Part of the NHS Long-Term Plan efficiency drive, the roll-out is also intended to reduce the amount of paper processing and storage required, as well as the number of prescribing errors. Prescribers will also be able to digitally sign and cancel electronic prescriptions, rather than using a physical signature.

“The system is also safer and more secure, as prescriptions can’t be lost and clinicians can check their status online,” said director of digital medicines and pharmacy at NHS Digital, Ian Lowry.

Prescriptions will continue to be sent directly to pharmacies patients have nominated, and 32 million people have already done so.

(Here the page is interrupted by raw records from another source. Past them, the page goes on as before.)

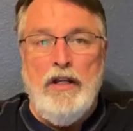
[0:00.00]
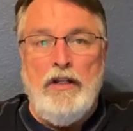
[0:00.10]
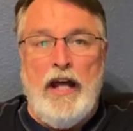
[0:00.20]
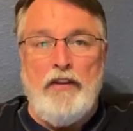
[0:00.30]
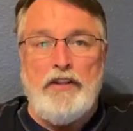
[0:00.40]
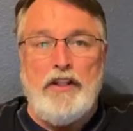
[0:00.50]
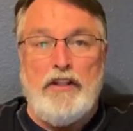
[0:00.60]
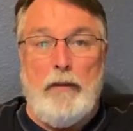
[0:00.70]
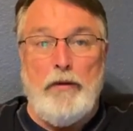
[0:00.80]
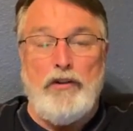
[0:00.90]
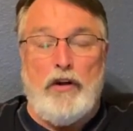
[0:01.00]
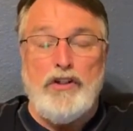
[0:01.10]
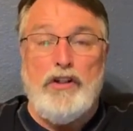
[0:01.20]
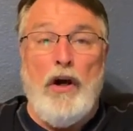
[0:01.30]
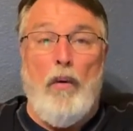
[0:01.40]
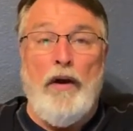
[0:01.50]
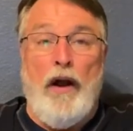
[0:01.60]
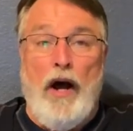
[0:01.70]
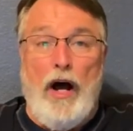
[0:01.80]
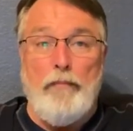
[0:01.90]
Now that the temperature is going
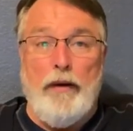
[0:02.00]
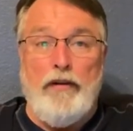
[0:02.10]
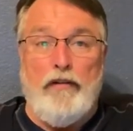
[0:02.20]
up,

Nominations enable individuals to collect their medicines or appliances without having to hand in a paper prescription.

Barcodes on printed prescriptions will enable patients to retrieve medication details from the NHS Spine database when a pharmacy hasn’t been nominated. This is intended to provide flexibility, enabling patients to get what they need in any pharmacy.

Patients who do not wish to nominate a pharmacy will still receive a paper copy of their prescription. According to the Department of Health & Social Care, physical prescriptions will still be used occasionally “in exceptional circumstances”, but the aim is to get nearly all prescriptions on EPS.

As the final phase of the roll-out progresses, NHS Digital and the NHS Business Services Authority will continue to work with prescribers and dispensers to promote use of electronic prescriptions and promote best practice.